= Entries shown =
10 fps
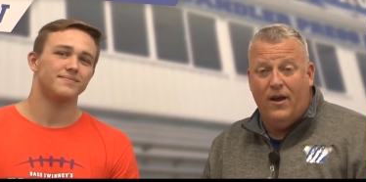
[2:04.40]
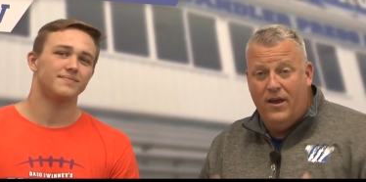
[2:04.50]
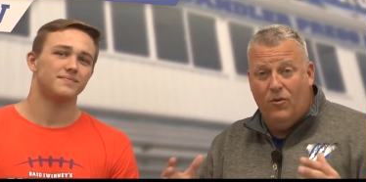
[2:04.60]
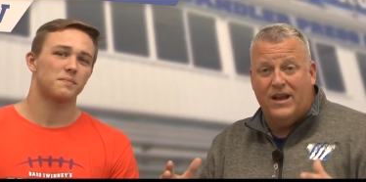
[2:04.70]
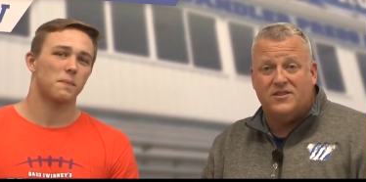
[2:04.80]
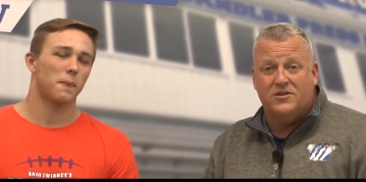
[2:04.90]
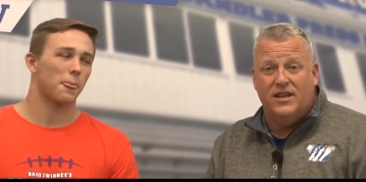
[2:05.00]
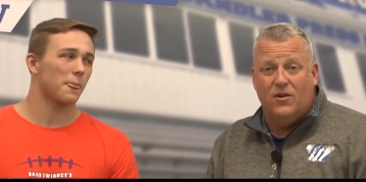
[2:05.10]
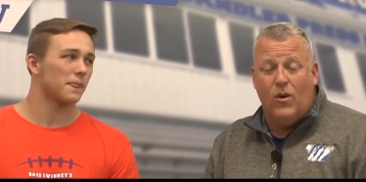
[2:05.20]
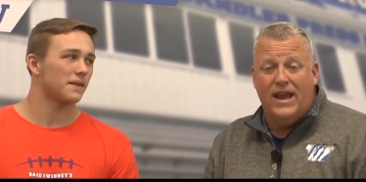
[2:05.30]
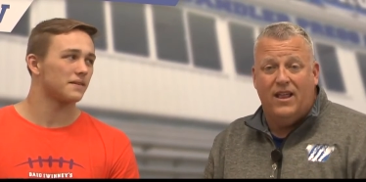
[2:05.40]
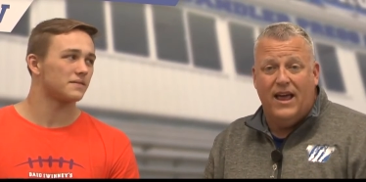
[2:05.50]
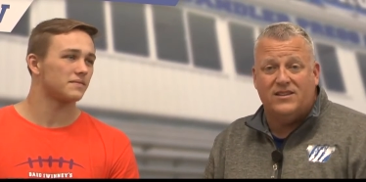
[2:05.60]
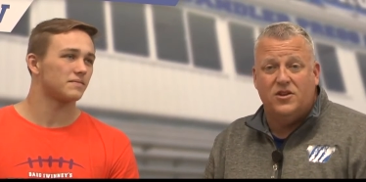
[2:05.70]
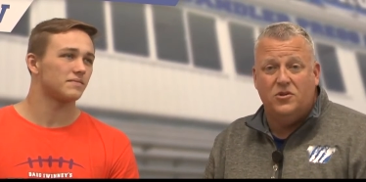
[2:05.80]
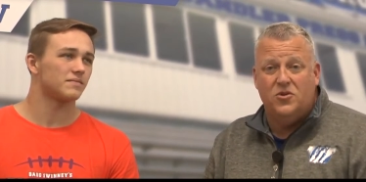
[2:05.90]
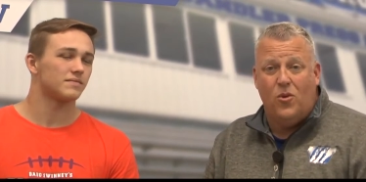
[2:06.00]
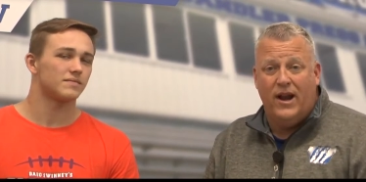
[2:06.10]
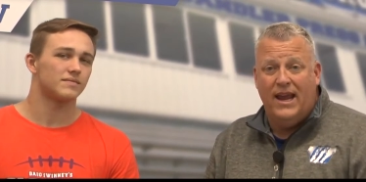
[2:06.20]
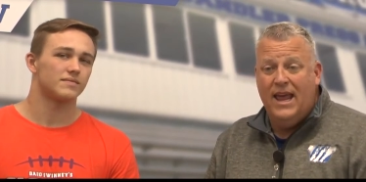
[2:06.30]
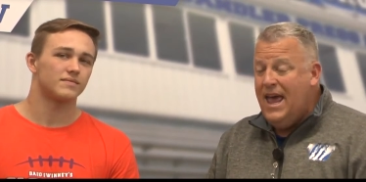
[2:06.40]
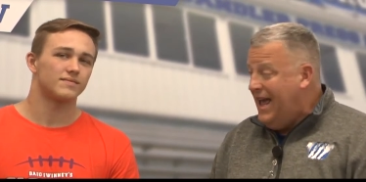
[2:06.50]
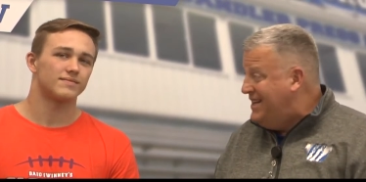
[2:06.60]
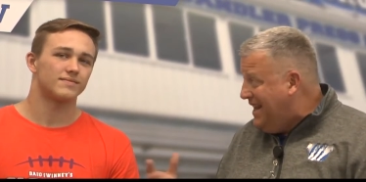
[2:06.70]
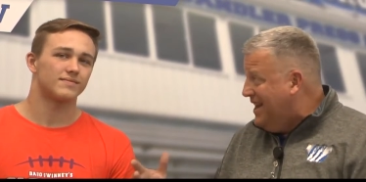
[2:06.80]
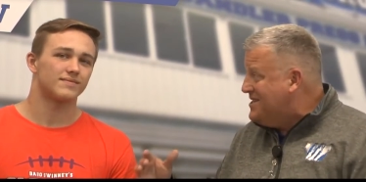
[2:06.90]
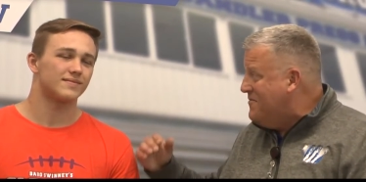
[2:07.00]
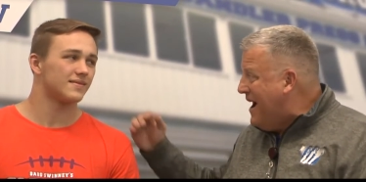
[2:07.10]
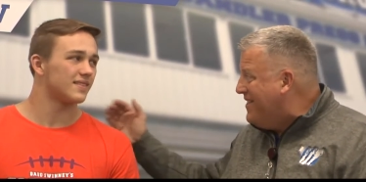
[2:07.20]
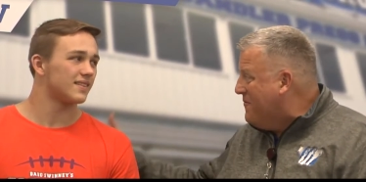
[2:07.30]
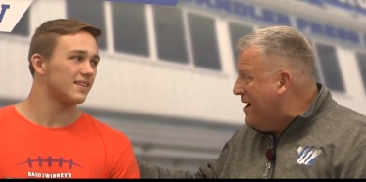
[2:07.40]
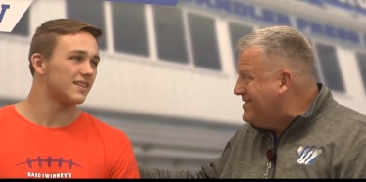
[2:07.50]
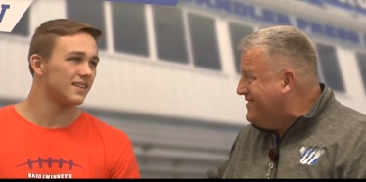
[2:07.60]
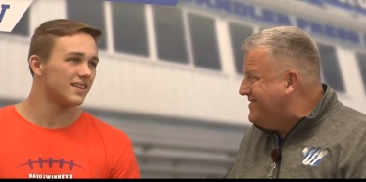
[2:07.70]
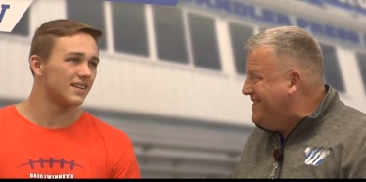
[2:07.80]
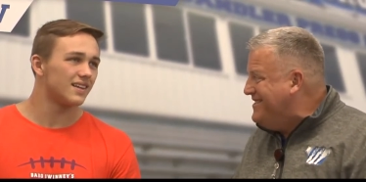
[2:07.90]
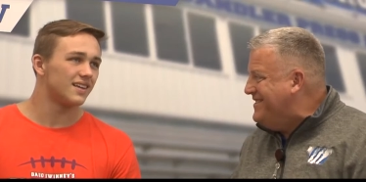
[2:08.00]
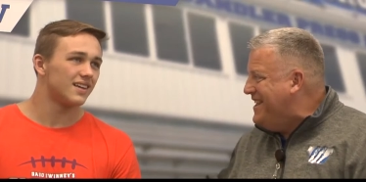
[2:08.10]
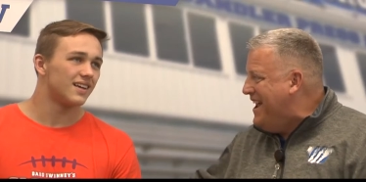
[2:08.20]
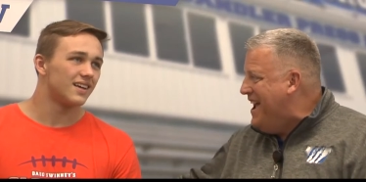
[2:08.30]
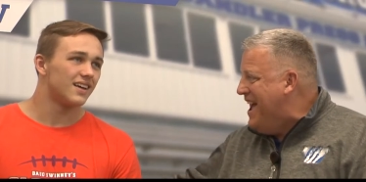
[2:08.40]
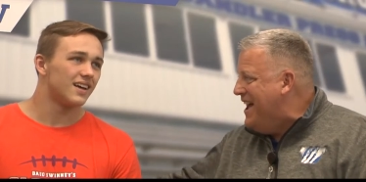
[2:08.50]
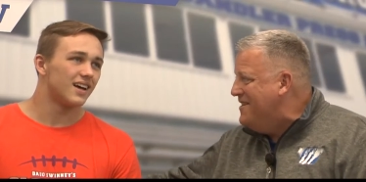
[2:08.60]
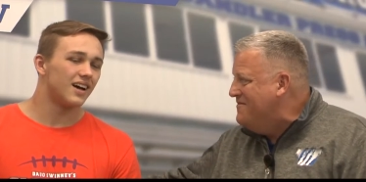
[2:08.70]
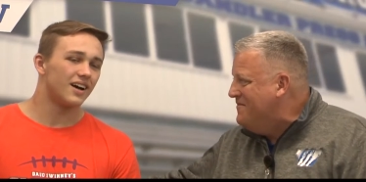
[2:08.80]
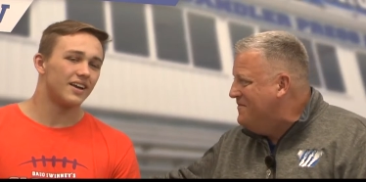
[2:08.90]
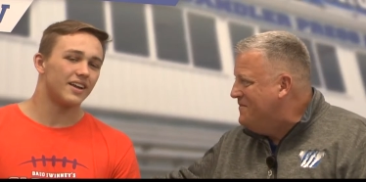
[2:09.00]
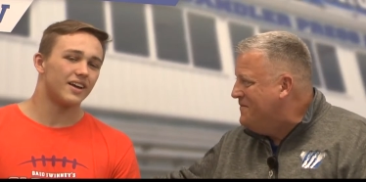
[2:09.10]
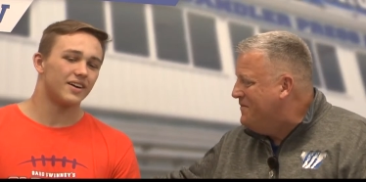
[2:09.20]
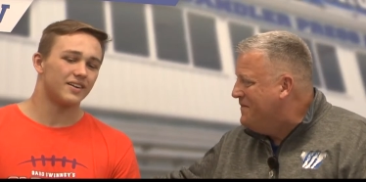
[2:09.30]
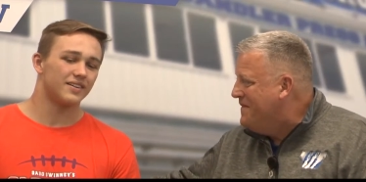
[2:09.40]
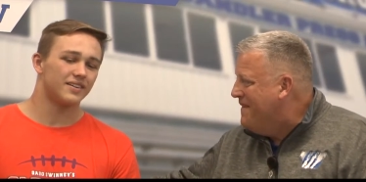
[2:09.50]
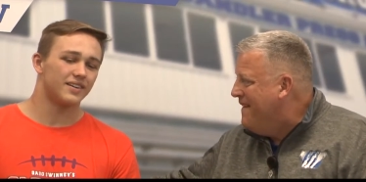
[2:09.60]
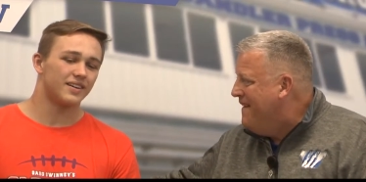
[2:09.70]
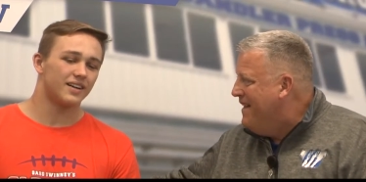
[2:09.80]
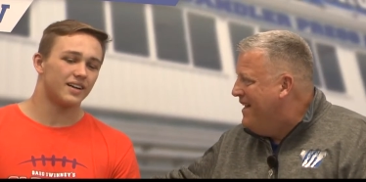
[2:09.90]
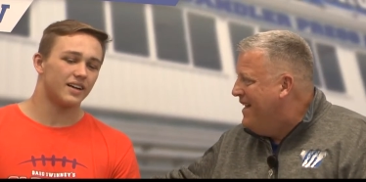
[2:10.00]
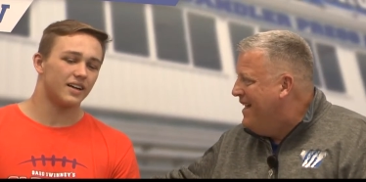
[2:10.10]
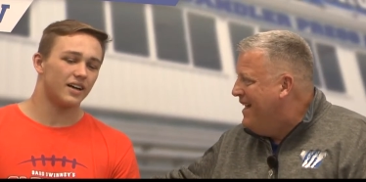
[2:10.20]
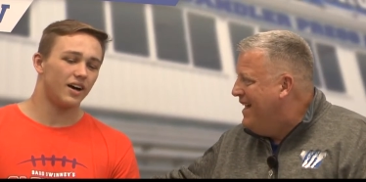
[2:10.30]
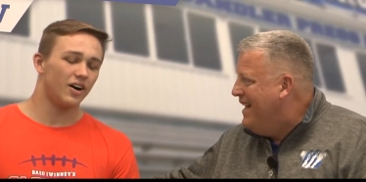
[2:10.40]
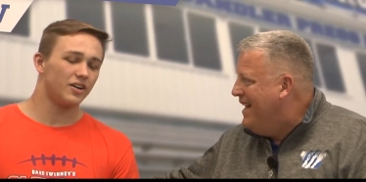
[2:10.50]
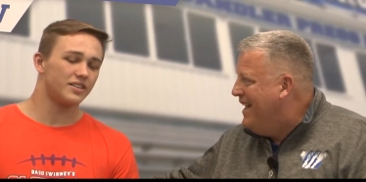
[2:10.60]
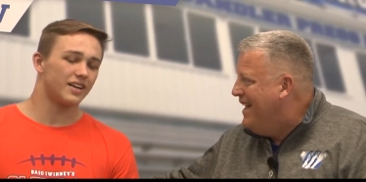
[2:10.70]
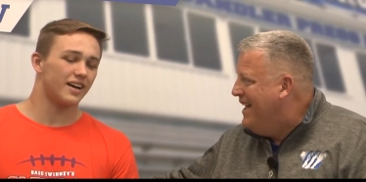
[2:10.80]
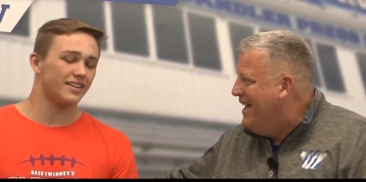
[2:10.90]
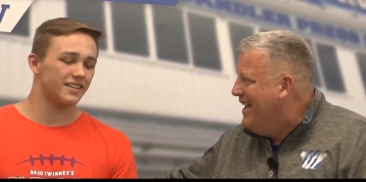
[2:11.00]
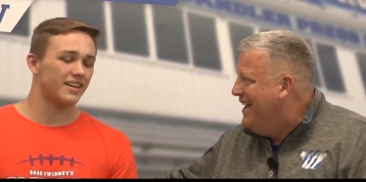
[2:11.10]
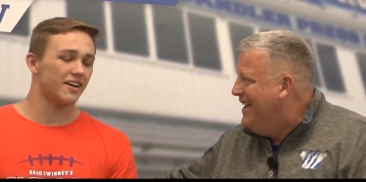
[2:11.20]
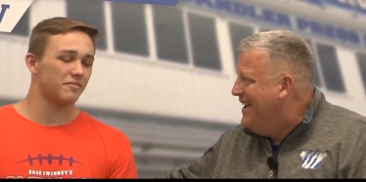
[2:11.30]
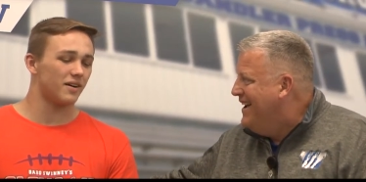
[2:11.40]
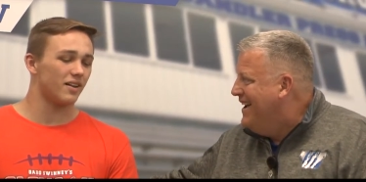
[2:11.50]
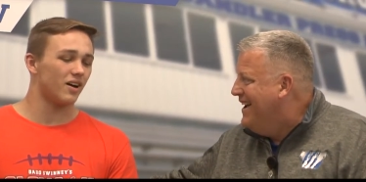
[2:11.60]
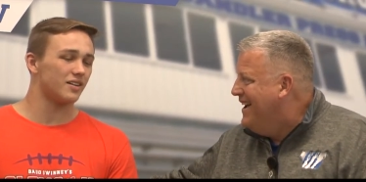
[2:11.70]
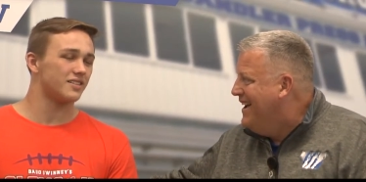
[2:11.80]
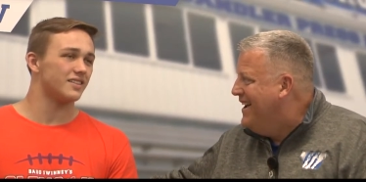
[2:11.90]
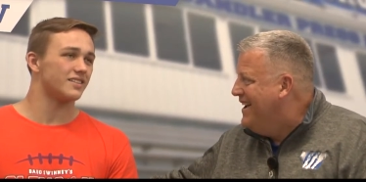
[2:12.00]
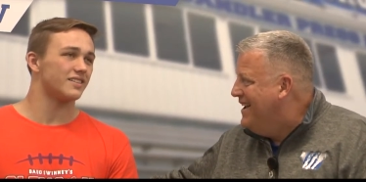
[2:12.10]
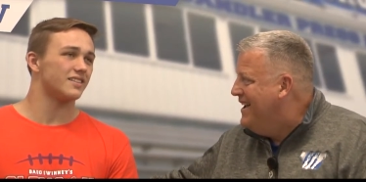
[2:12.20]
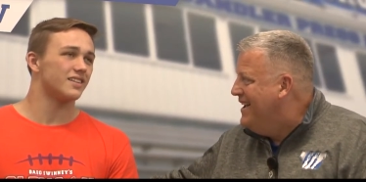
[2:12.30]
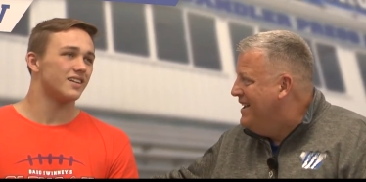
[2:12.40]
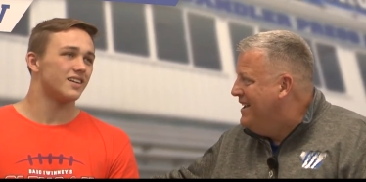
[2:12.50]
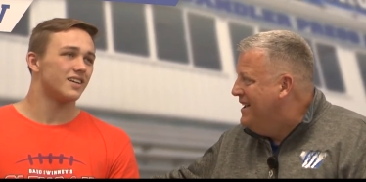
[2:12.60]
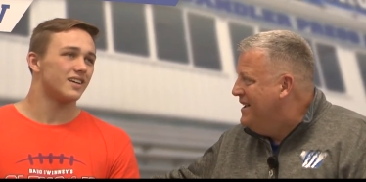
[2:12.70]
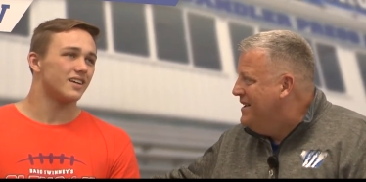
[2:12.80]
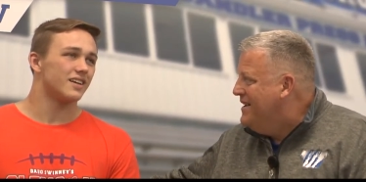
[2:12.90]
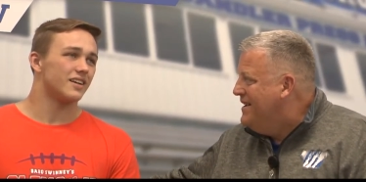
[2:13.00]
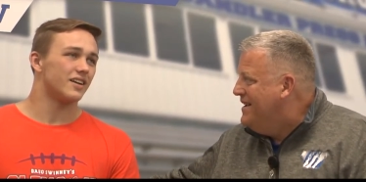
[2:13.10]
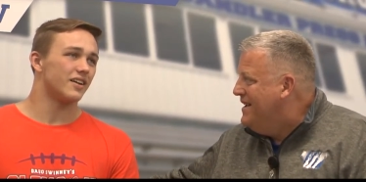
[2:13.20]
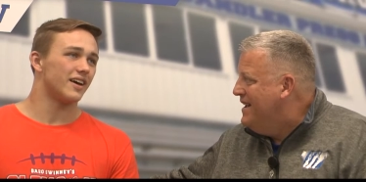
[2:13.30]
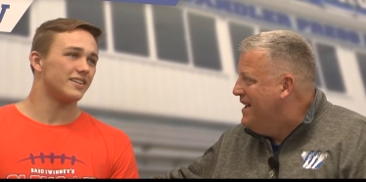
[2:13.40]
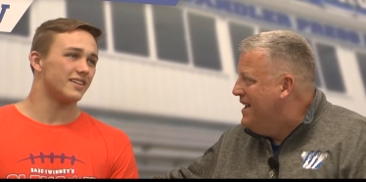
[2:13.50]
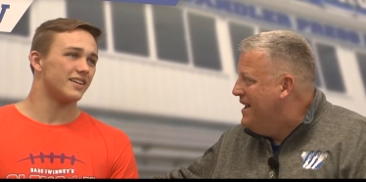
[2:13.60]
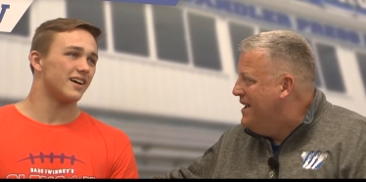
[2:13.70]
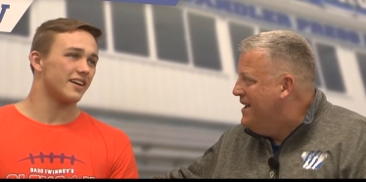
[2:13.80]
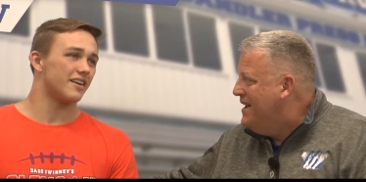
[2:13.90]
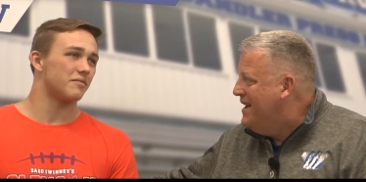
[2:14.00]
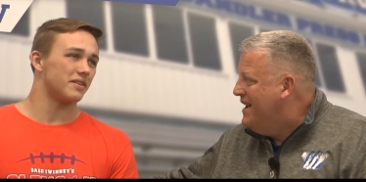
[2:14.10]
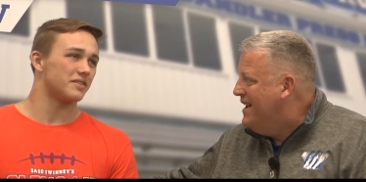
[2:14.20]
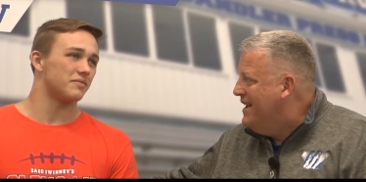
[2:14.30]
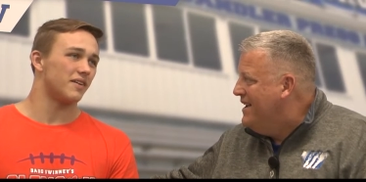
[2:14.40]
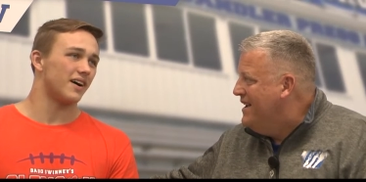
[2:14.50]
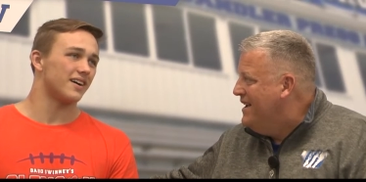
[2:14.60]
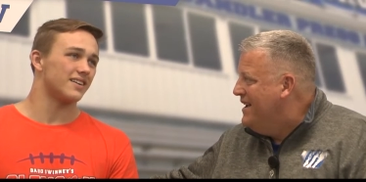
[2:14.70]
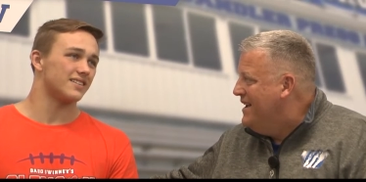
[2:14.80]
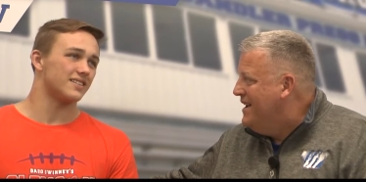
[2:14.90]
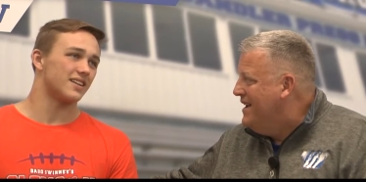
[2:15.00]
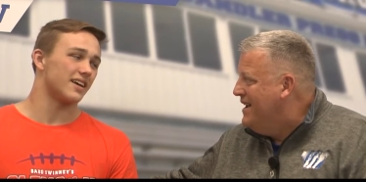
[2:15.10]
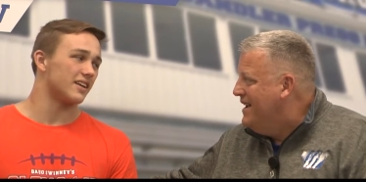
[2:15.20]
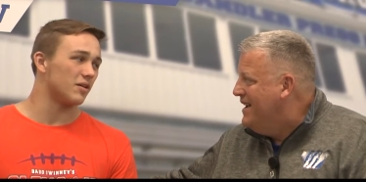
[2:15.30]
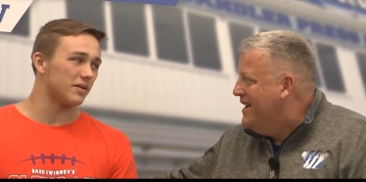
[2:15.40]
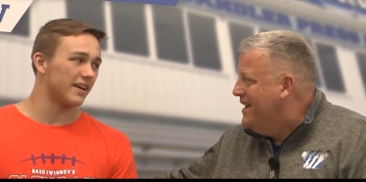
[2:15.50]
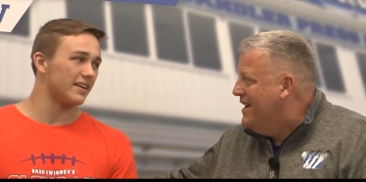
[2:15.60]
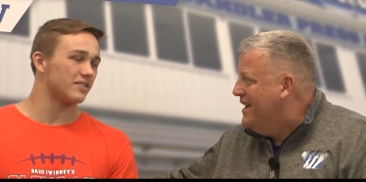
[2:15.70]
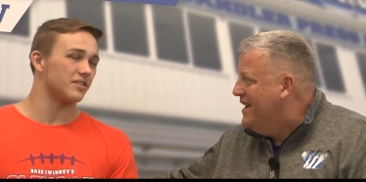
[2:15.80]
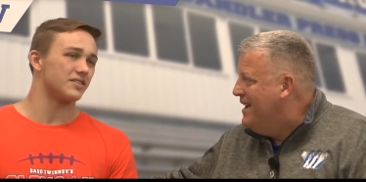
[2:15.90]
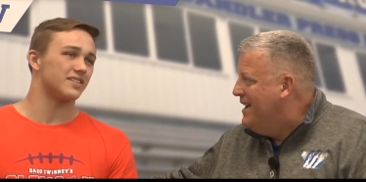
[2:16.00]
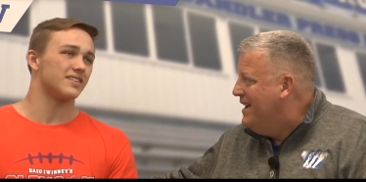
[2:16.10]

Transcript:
Speaker 1: He wrestles in the weight class 220. And tell us about the wrestling season that you had. I mean, uh,
Speaker 2: I was I did have my losses, and you know that did kind of give me some fire because it's like nobody hates losing.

= Prompt =
Pictures are to be left out; the rest of the listing should be printed exactly.

= Result of the exercise =
10 fps
[2:04.40]
[2:04.50]
[2:04.60]
[2:04.70]
[2:04.80]
[2:04.90]
[2:05.00]
[2:05.10]
[2:05.20]
[2:05.30]
[2:05.40]
[2:05.50]
[2:05.60]
[2:05.70]
[2:05.80]
[2:05.90]
[2:06.00]
[2:06.10]
[2:06.20]
[2:06.30]
[2:06.40]
[2:06.50]
[2:06.60]
[2:06.70]
[2:06.80]
[2:06.90]
[2:07.00]
[2:07.10]
[2:07.20]
[2:07.30]
[2:07.40]
[2:07.50]
[2:07.60]
[2:07.70]
[2:07.80]
[2:07.90]
[2:08.00]
[2:08.10]
[2:08.20]
[2:08.30]
[2:08.40]
[2:08.50]
[2:08.60]
[2:08.70]
[2:08.80]
[2:08.90]
[2:09.00]
[2:09.10]
[2:09.20]
[2:09.30]
[2:09.40]
[2:09.50]
[2:09.60]
[2:09.70]
[2:09.80]
[2:09.90]
[2:10.00]
[2:10.10]
[2:10.20]
[2:10.30]
[2:10.40]
[2:10.50]
[2:10.60]
[2:10.70]
[2:10.80]
[2:10.90]
[2:11.00]
[2:11.10]
[2:11.20]
[2:11.30]
[2:11.40]
[2:11.50]
[2:11.60]
[2:11.70]
[2:11.80]
[2:11.90]
[2:12.00]
[2:12.10]
[2:12.20]
[2:12.30]
[2:12.40]
[2:12.50]
[2:12.60]
[2:12.70]
[2:12.80]
[2:12.90]
[2:13.00]
[2:13.10]
[2:13.20]
[2:13.30]
[2:13.40]
[2:13.50]
[2:13.60]
[2:13.70]
[2:13.80]
[2:13.90]
[2:14.00]
[2:14.10]
[2:14.20]
[2:14.30]
[2:14.40]
[2:14.50]
[2:14.60]
[2:14.70]
[2:14.80]
[2:14.90]
[2:15.00]
[2:15.10]
[2:15.20]
[2:15.30]
[2:15.40]
[2:15.50]
[2:15.60]
[2:15.70]
[2:15.80]
[2:15.90]
[2:16.00]
[2:16.10]

Transcript:
Speaker 1: He wrestles in the weight class 220. And tell us about the wrestling season that you had. I mean, uh,
Speaker 2: I was I did have my losses, and you know that did kind of give me some fire because it's like nobody hates losing.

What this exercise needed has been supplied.